Saved entries:

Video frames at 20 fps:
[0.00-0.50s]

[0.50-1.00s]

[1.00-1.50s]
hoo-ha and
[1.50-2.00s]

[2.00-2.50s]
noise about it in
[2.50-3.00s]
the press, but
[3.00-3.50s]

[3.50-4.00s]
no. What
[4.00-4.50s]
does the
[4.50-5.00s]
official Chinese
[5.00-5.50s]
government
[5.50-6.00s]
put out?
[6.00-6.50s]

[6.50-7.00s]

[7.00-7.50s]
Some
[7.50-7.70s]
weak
==
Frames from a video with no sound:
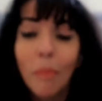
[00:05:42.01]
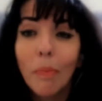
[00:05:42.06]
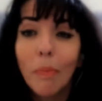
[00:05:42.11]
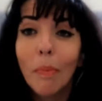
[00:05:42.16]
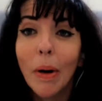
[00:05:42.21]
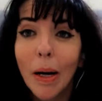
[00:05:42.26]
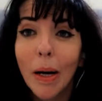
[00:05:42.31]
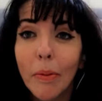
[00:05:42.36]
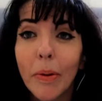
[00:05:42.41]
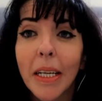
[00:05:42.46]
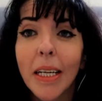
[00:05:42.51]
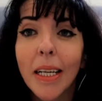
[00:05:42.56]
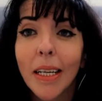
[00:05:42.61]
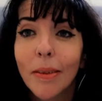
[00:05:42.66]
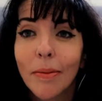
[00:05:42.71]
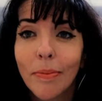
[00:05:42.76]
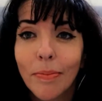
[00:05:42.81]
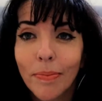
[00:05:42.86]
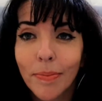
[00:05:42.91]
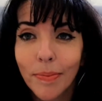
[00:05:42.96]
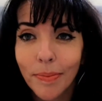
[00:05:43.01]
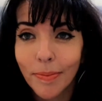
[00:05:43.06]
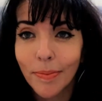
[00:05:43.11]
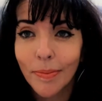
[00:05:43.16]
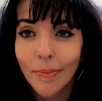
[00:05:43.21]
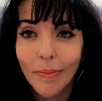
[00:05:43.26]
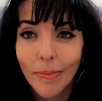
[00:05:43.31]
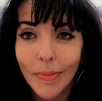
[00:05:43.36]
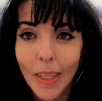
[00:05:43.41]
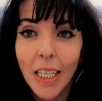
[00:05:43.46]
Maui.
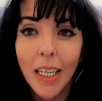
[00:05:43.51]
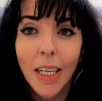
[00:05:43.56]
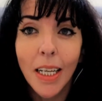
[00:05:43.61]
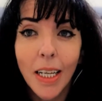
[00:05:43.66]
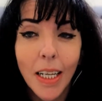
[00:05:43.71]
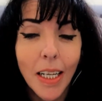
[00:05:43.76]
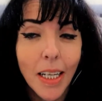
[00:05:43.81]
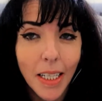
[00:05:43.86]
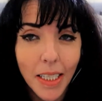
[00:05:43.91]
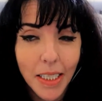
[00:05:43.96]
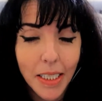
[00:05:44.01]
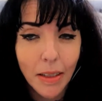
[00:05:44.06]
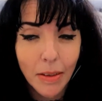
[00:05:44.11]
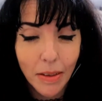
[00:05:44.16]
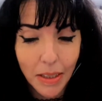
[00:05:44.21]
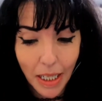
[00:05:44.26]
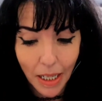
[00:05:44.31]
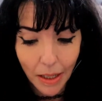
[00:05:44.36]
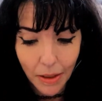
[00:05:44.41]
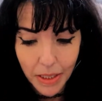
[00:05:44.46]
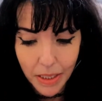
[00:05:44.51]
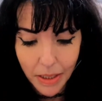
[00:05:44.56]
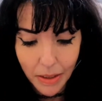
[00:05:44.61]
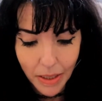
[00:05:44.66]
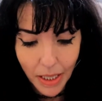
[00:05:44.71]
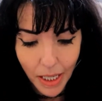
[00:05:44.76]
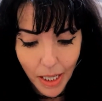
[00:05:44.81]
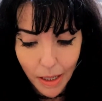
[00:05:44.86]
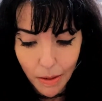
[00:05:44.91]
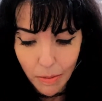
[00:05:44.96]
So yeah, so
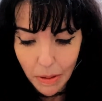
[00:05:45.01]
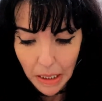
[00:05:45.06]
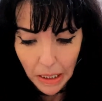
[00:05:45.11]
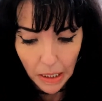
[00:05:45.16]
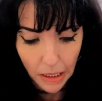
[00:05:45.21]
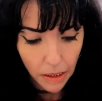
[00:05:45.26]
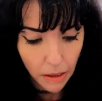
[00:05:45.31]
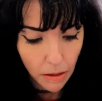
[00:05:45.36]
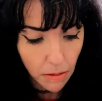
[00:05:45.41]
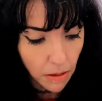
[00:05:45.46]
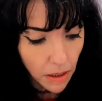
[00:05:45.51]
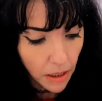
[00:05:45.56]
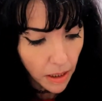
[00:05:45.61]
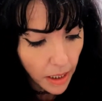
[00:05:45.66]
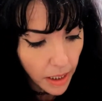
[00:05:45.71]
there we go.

■ Your goal
Please set down, exactly and with no pictures, the lines in the entries above starting at the one holding "[00:05:42.46]" and ending at the one holding "[00:05:45.06]", ends included.

■ Output below
[00:05:42.46]
[00:05:42.51]
[00:05:42.56]
[00:05:42.61]
[00:05:42.66]
[00:05:42.71]
[00:05:42.76]
[00:05:42.81]
[00:05:42.86]
[00:05:42.91]
[00:05:42.96]
[00:05:43.01]
[00:05:43.06]
[00:05:43.11]
[00:05:43.16]
[00:05:43.21]
[00:05:43.26]
[00:05:43.31]
[00:05:43.36]
[00:05:43.41]
[00:05:43.46]
Maui.
[00:05:43.51]
[00:05:43.56]
[00:05:43.61]
[00:05:43.66]
[00:05:43.71]
[00:05:43.76]
[00:05:43.81]
[00:05:43.86]
[00:05:43.91]
[00:05:43.96]
[00:05:44.01]
[00:05:44.06]
[00:05:44.11]
[00:05:44.16]
[00:05:44.21]
[00:05:44.26]
[00:05:44.31]
[00:05:44.36]
[00:05:44.41]
[00:05:44.46]
[00:05:44.51]
[00:05:44.56]
[00:05:44.61]
[00:05:44.66]
[00:05:44.71]
[00:05:44.76]
[00:05:44.81]
[00:05:44.86]
[00:05:44.91]
[00:05:44.96]
So yeah, so
[00:05:45.01]
[00:05:45.06]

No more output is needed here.